Samson Mathew - Student Research and Creativity Forum - Hofstra University by Hofstra University

Can Small Quantized VLMs Drive? An Experimental Evaluation of Small Quantized VLMs for Autonomous Driving Samson Mathew, Zonghua Gu Hofstra University, USA

Introduction

• Fig. 1 illustrates deployment of VLMs for AD in cloud vs. in vehicle. • Cloud deployment has fast inference speed, but may experience long and unpredictable wireless network latency, even with today’s 5G and 6G wireless technologies. • In-vehicle deployment suffers from slow inference speed due to limited hardware resources such as GPU availability, processor speed, memory size, etc.
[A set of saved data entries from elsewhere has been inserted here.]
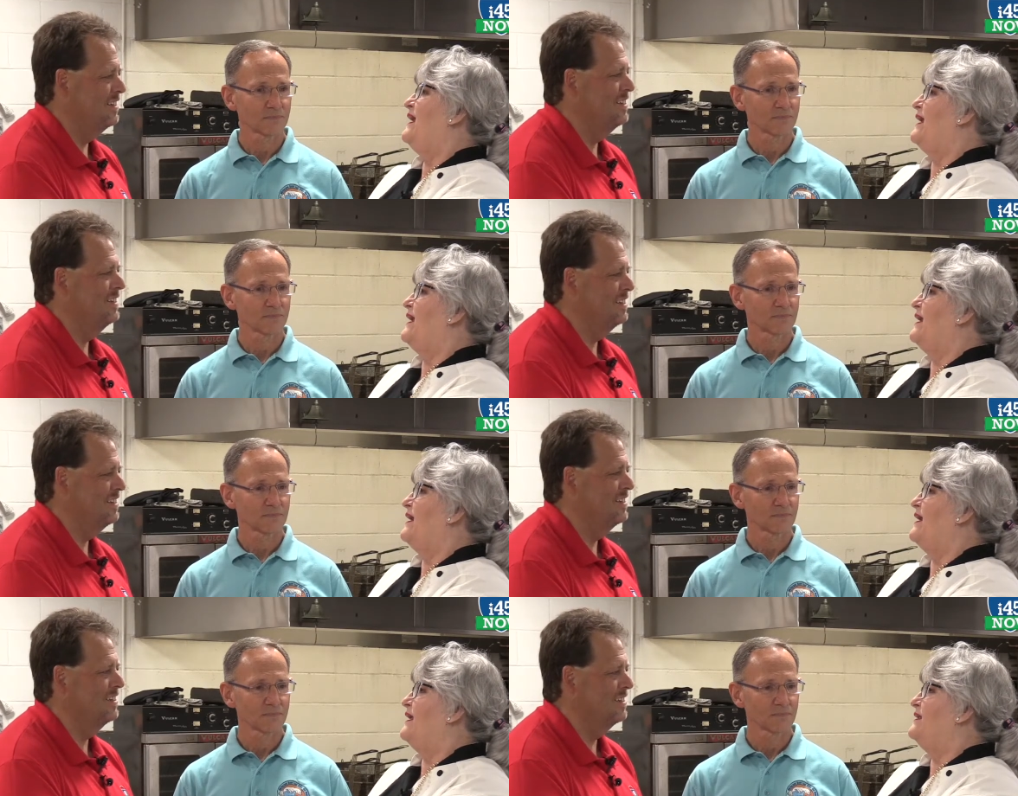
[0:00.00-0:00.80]

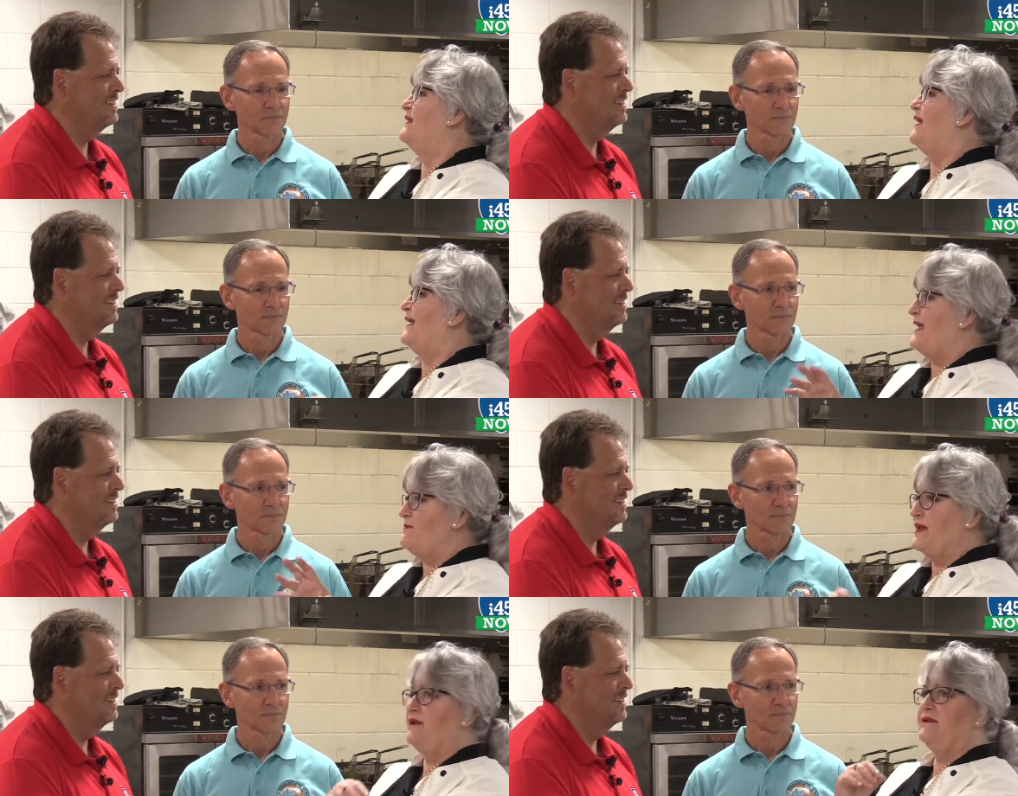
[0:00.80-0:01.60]
Speaker 1: and I
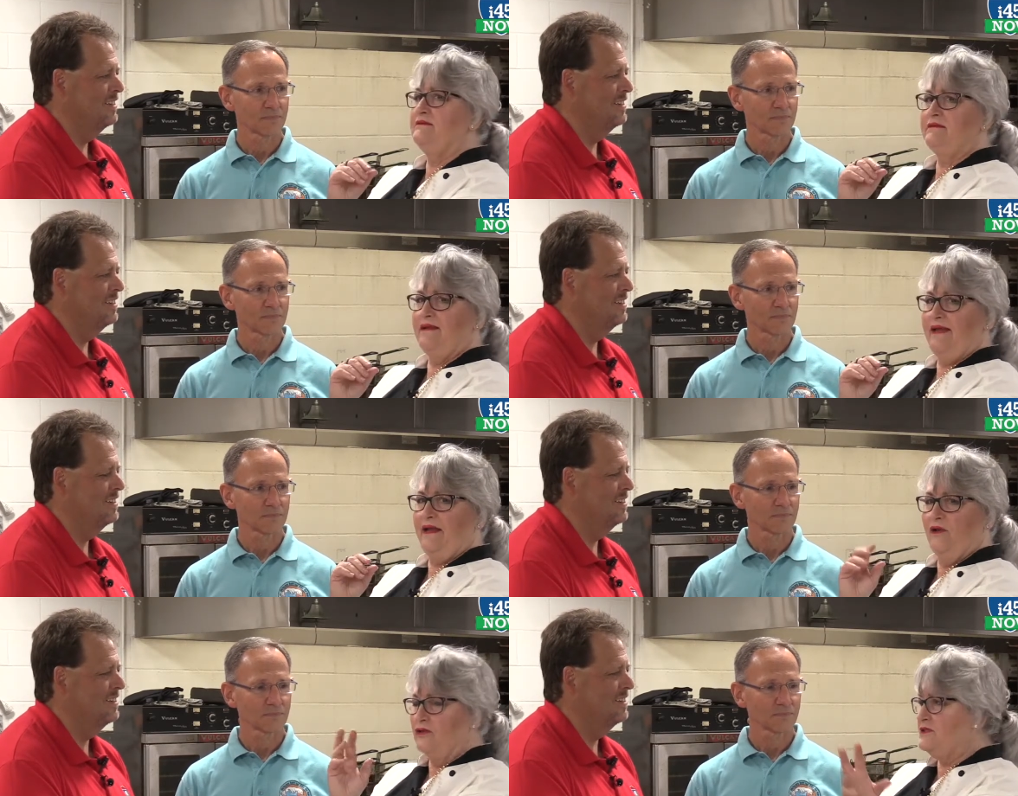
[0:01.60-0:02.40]
came down and,
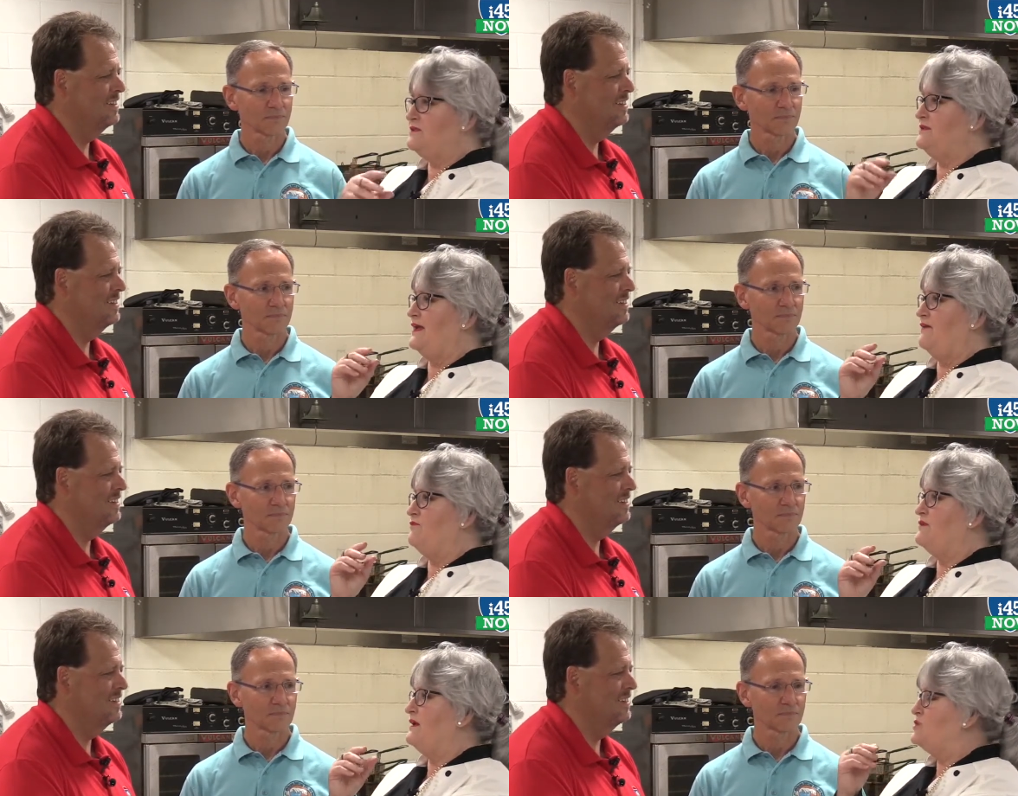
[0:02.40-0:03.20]
and looked at
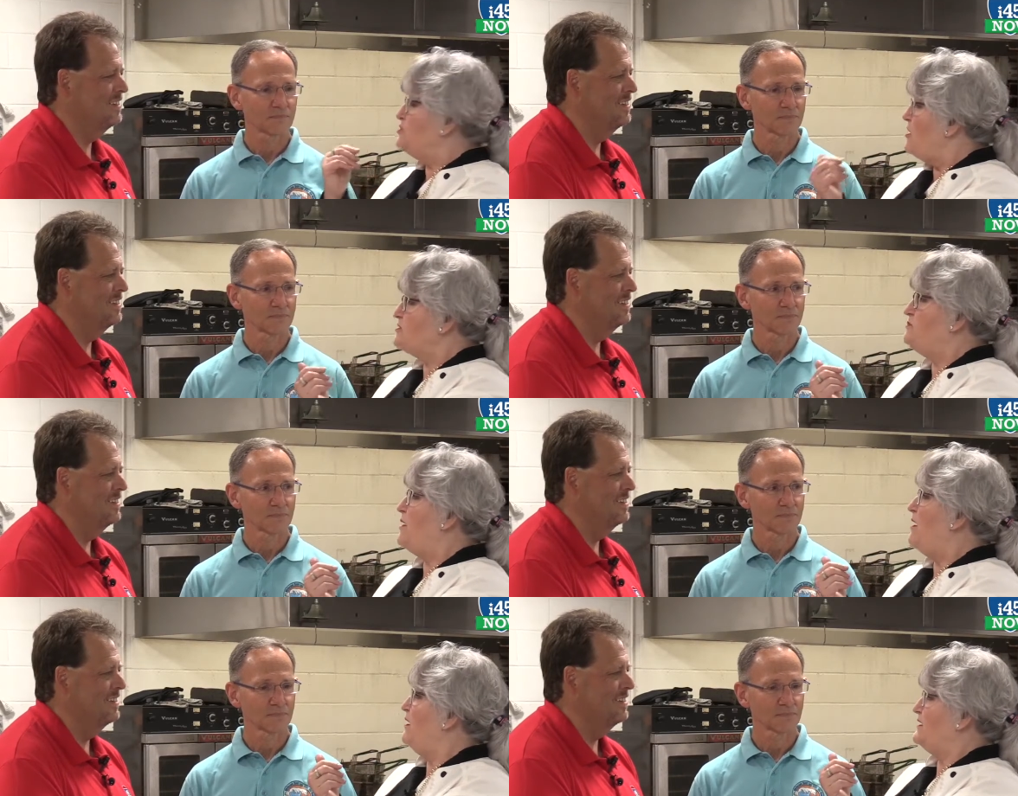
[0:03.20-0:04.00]
everything, talked to
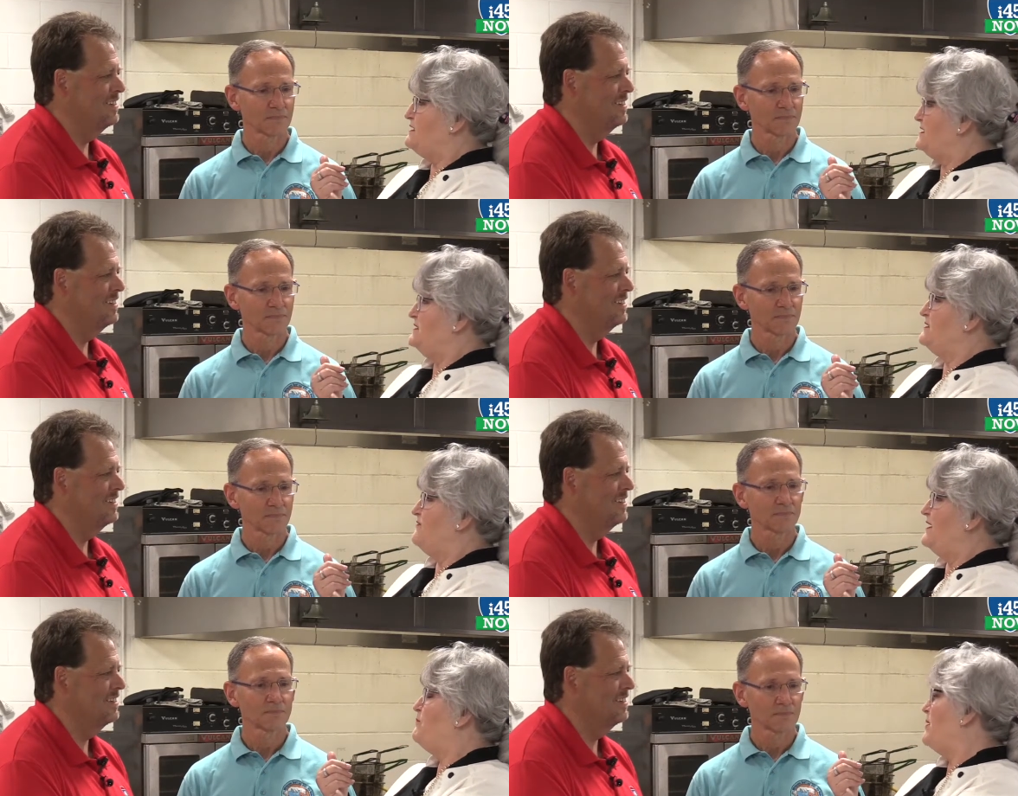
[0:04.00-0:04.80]
Paul
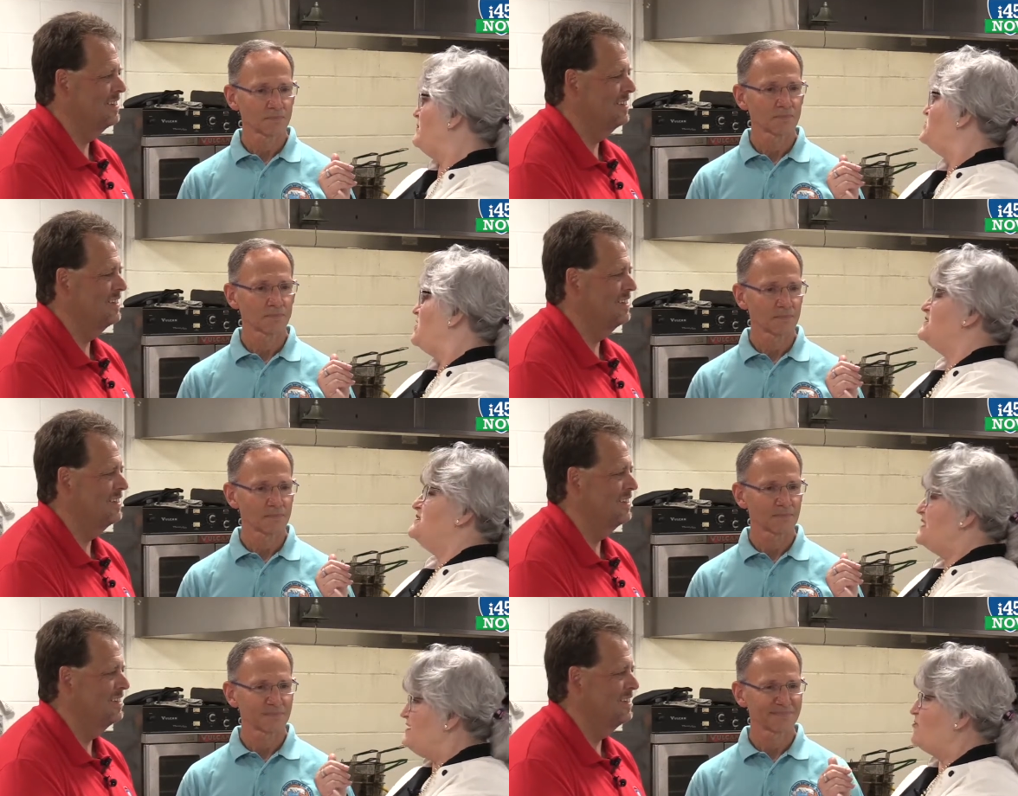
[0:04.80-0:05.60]
extensively, probably talked
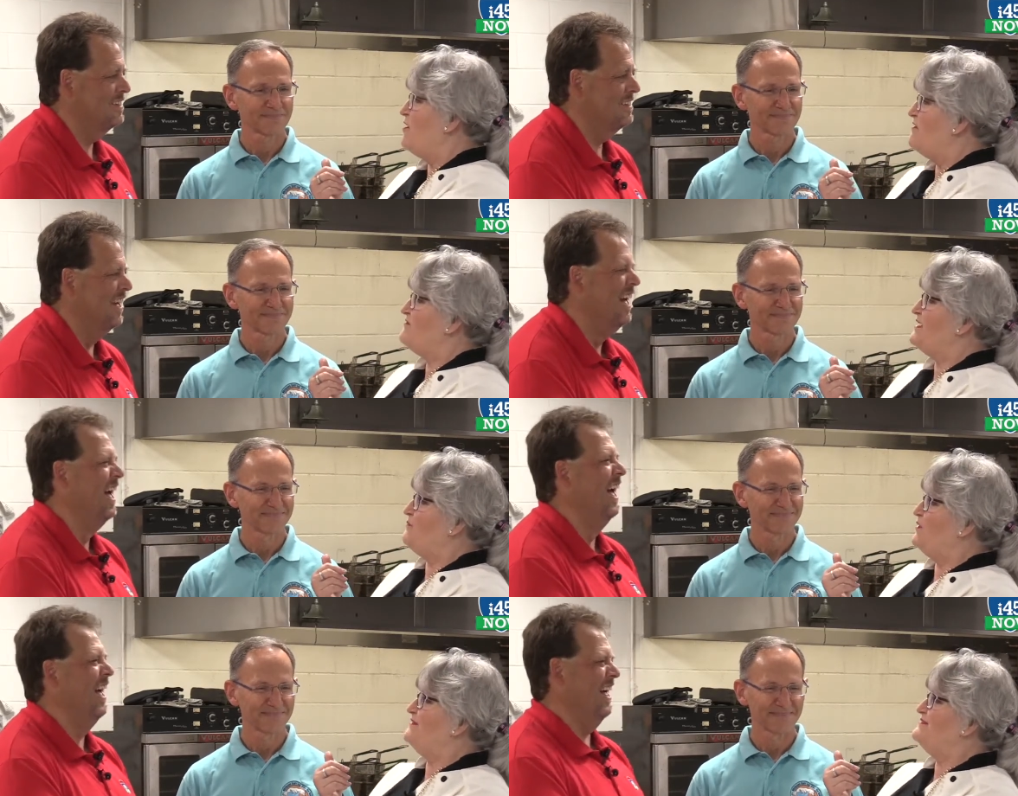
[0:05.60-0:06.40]
his ear off
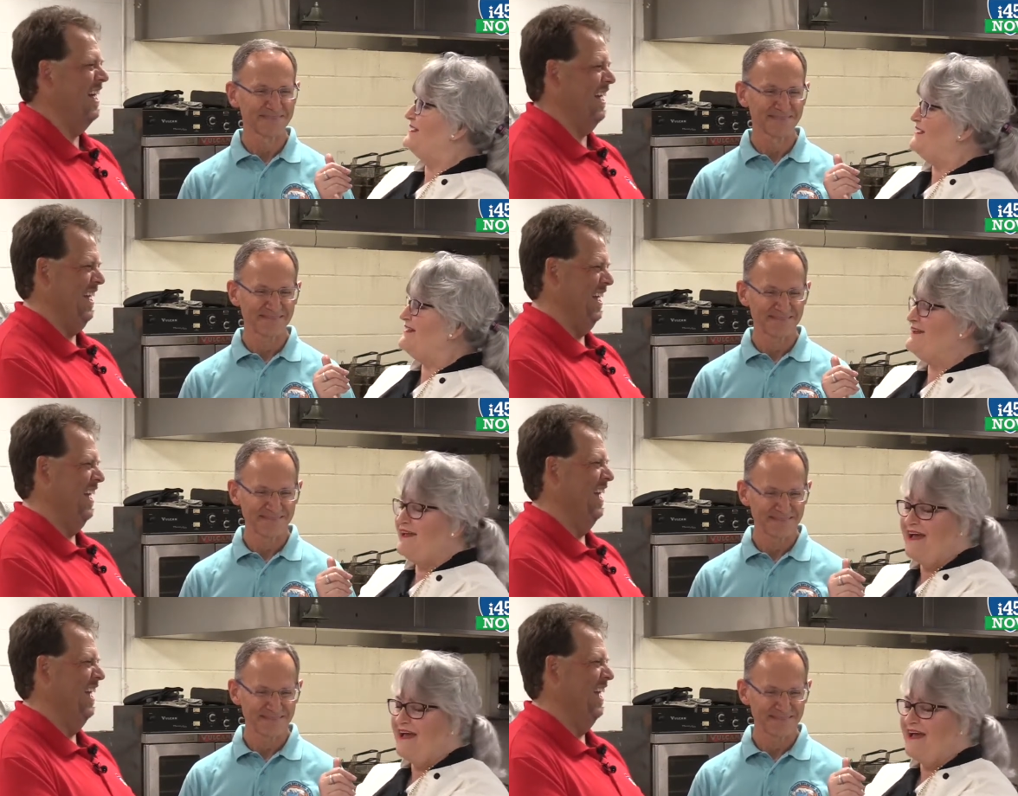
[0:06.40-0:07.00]
that one day.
Cloud deployment may be practical for certain non-time-critical tasks, but in-vehicle deployment is preferred for achieving real-time inference at high frame rates in safety-critical systems such as AVs. • We select 9 VLMs for our experiments as shown in Table I, including SmolVLM, Qwen2.5-VL, Gemma-3, and LLaVA1.5 families. • The table includes the model name on Huggingface and number of parameters for each VLM (the number of parameters is approximate but not far from the accurate number of parameters). • The models are selected based on the following criteria: open source; small size (as there is no universal definition of small VLMs, we select models with 13 billion parameters or less); well-known models from major companies, downloadable from Huggingface.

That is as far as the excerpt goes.